Но самые главные недовольные были ещё в пути, только-только дошли до Иджевана, все ждали их, кто со страхом, кто с надеждой, кто с тоской…
И однажды утром по единственной мощеной дороге, сбегающей с высот Канакера, по которой в самую рань в Ереван шествовал караван ослов, груженых ишханом, – так называемый «кяварский поезд», – по этой самой дороге под ликующие звуки духового оркестра вошла в город… славная 11-я Российская Красная Армия: впереди на гарцующих конях покачивались в сёдлах красные комиссары в куртках из черной кожи, с маузерами и саблями на боку, а с ними…и наши главные недовольные, «армянские спасители номер один»…
Вошли и, как оно и должно было быть, поднялись на «вакантный» балкон парламента, чтобы передать «пламенный привет» и прокричать свои речи ереванцам, которые с нетерпением ждали их, разинув рты, с языками, присохшими к гортани…

Что касается нас, детей, мы, абсолютно всем довольные, бегали по нашему Конду и Зарабихану, утирая сопли рукавом, и рано утром, будучи основной частью населения, сопровождавшего духовой оркестр, мы двинулись к площади. Мы бежали к парламенту, не отставая от  русских и армянских красноармейцев в «колпаках»- островерхих буденовках, чтобы послушать очередную речь и поддержать своим детским щебетом шум и гвалт толпы на Бульваре, которая курила махорку и больше кашляла и плевала на тротуар, чем подхватывала лозунг «Да здравствует независимая Армения!»
Ах, эта несчастная Армения...

И, что удивительно или, вернее сказать, странно, любимый мой Игдыр, но мы, привыкшие к душераздирающим воплям наших министров, в этот день, когда с того же балкона выступали красные комиссары в черных тужурках, смешивая русские и армянские слова, так что дымившие махрой и позёвывающие ереванцы ничего из их речей не понимали, с той же готовностью и воодушевлением подхватили не «Да здравствует независимая Армения!», а долгое, раскатистое «Уррра-а-а-а!» До хрипоты. В унисон с русскими, которые «Ура» кричать были недюжинные мастера…
И мы знать не знали, да нам и не было никакого дела до того, что на самом деле «произошло». Знали одно: когда с этого балкона раздаются речи, будь добр, или аплодируй, или кричи, одним словом, проявляй своё отношение. А что произошло или должно произойти – этого даже курильщики махры не понимали, только смотрели по сторонам да глазами хлопали.
Но мы не слепые, и нам тоже было ясно, что «что-то случилось» .
Ни министров не было…
Ни нашего красавца трехцветного флага…
Ни герба с изображенными на нём Сисом и Масисом, который был укреплен над балконом…

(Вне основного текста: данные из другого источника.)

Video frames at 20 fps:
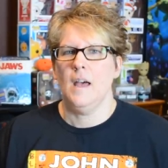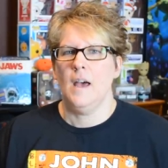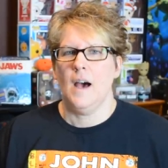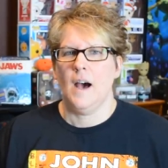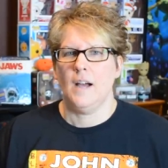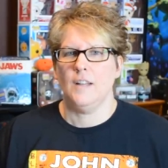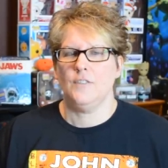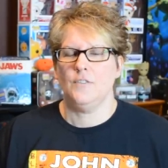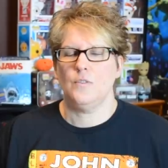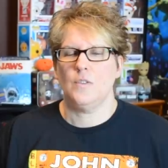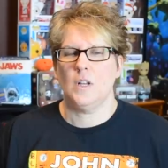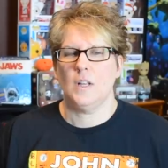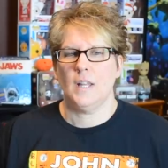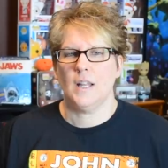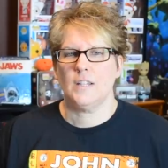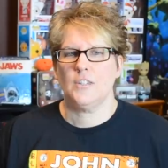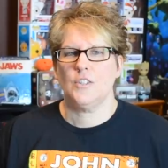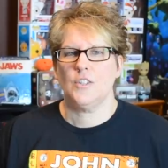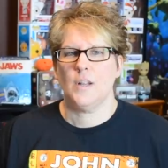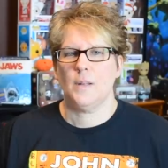I do
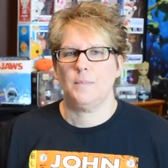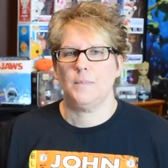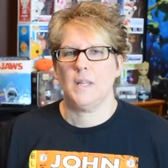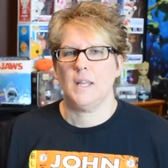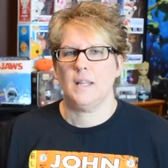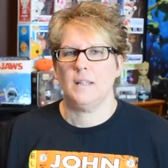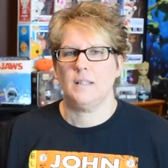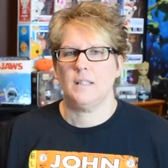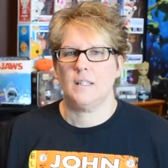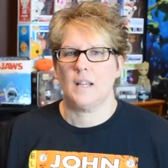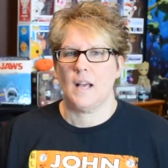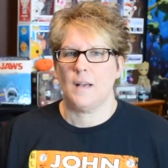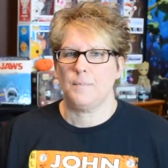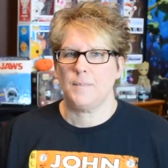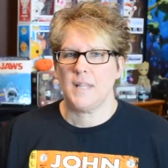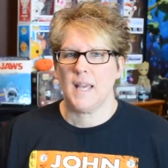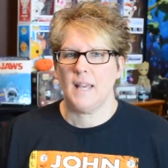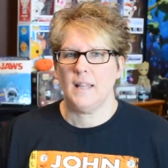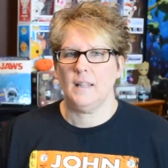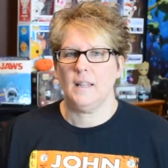collection updates, top
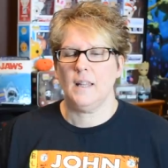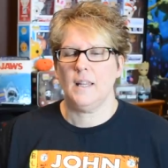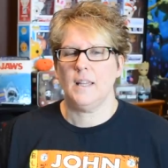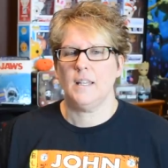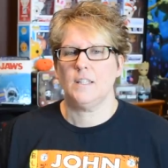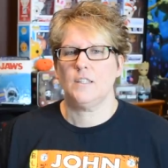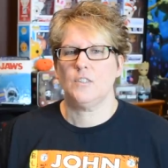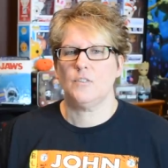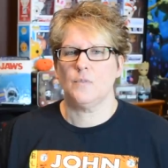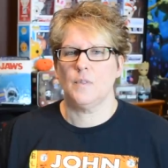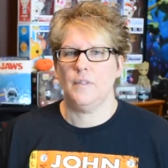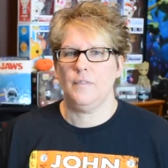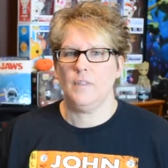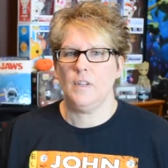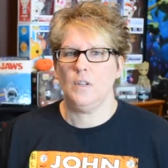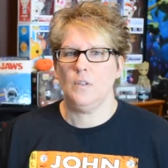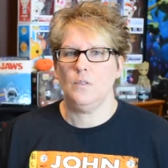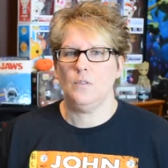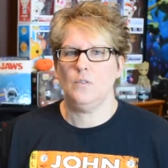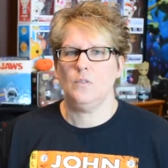10 lists,
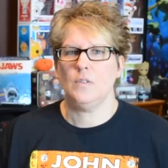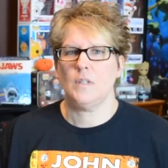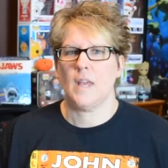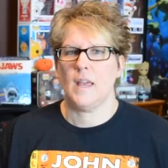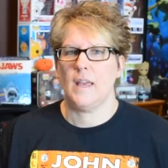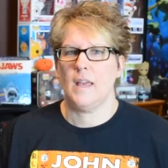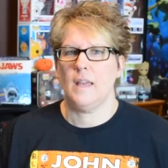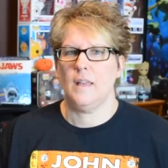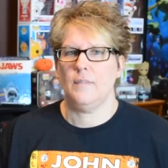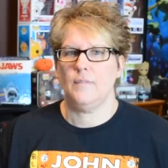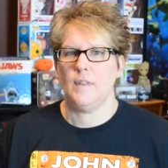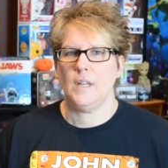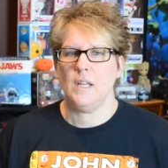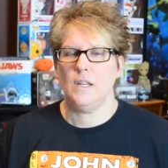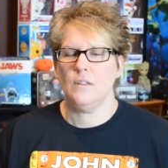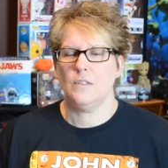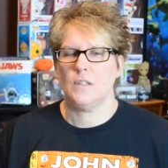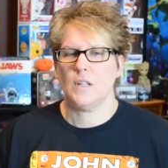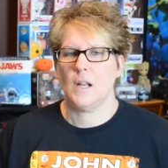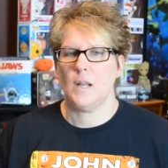reviews, and
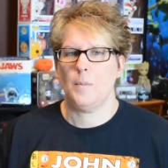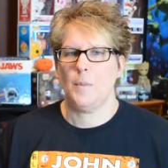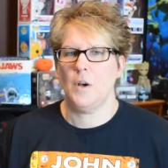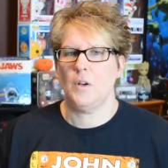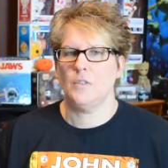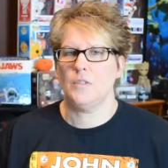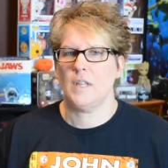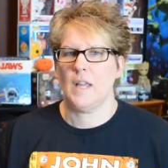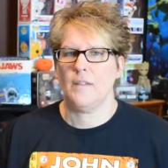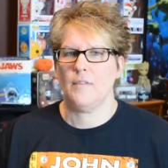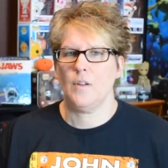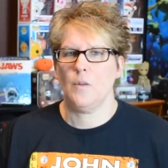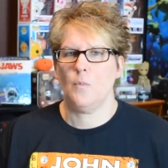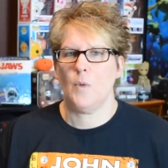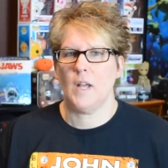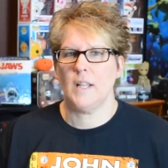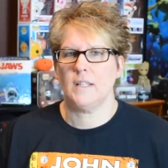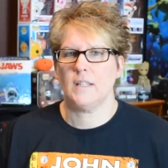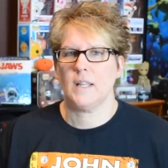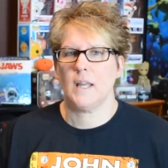videos that I post every
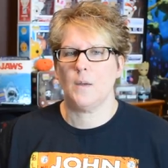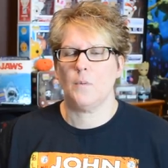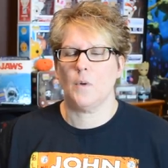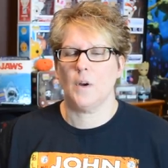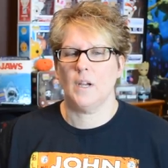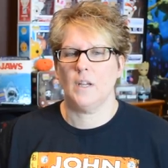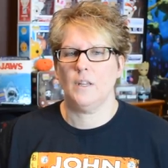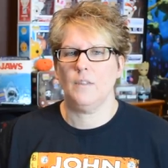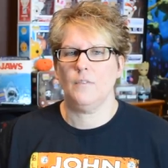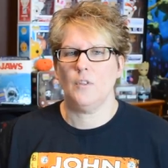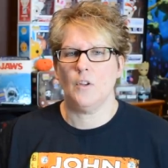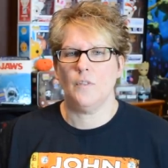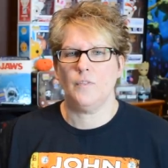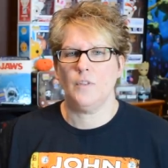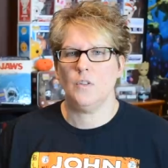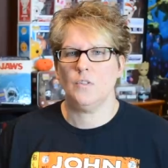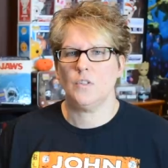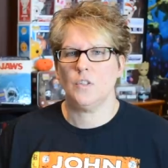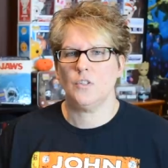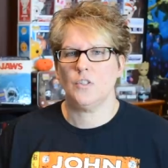Wednesday where I give you a
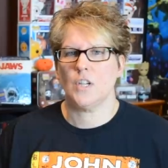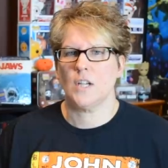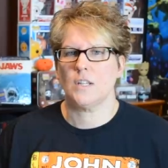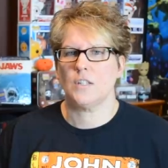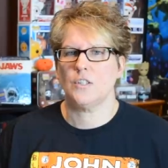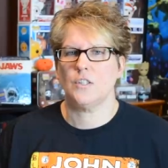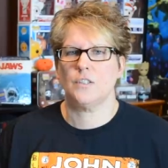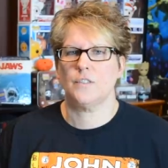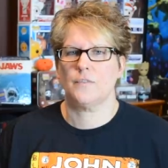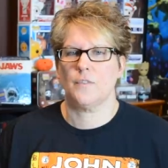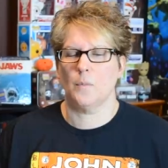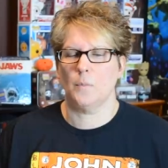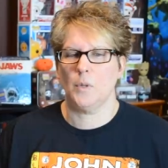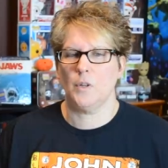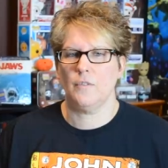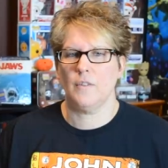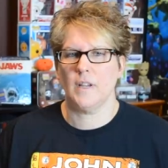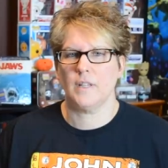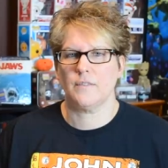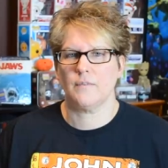few suggestions for
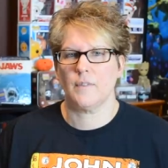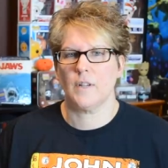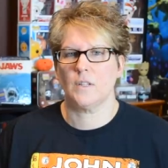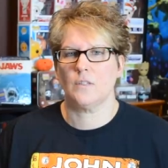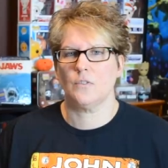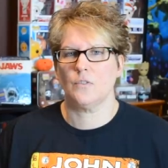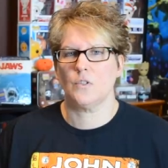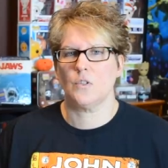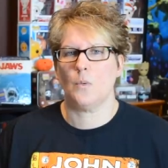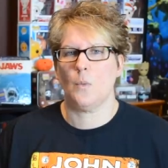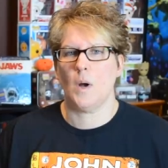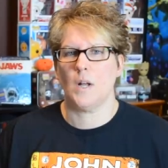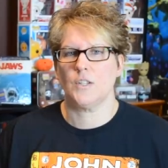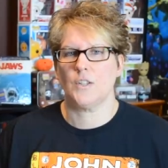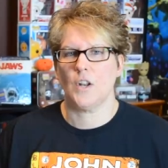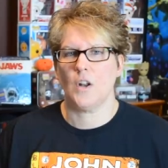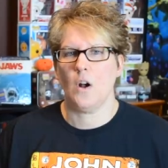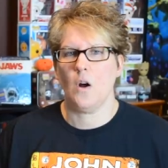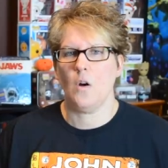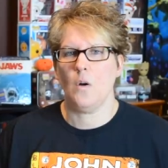Blu-rays and rentals to watch
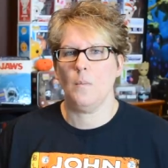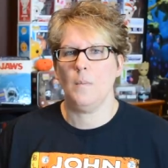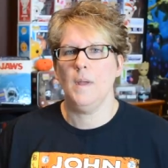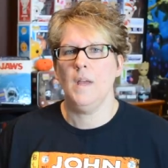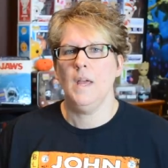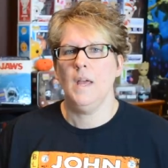at home,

А речи и вовсе были непонятные. И, что самое главное, никто не стал петь «Родина наша…», вместо этого русские парни затянули какую-то песню, и слова у неё были незнакомые, и мелодия совсем не та…
А флаг был целиком красный, и речи произносили хмурые, сердитые люди, и большинство слушающих были в островерхих шапках. В таких же были и армянские солдаты, и они тоже были сердитые и совсем не походили на русских солдат, синеглазых, светловолосых, с рыжеватой щетиной, радостных, с улыбкой на лице.

Те без конца шутили с нами, раздавали нам сахар, доставали из вещмешков буханки белого хлеба, дарили красные ленточки. А наши стояли набычившись, с мрачными лицами, будто на похороны пришли.
«Господи, спаси и помилуй!» – как сказала бы Хоро-дадо, если бы там была.
Даже этих перемен было довольно, чтобы мы, сопливые мальчишки, осознали, что «что-то» действительно произошло, и что это «что-то» очень важно.
Очень скоро станет ясно, что перемены произошли не только на балконе парламента.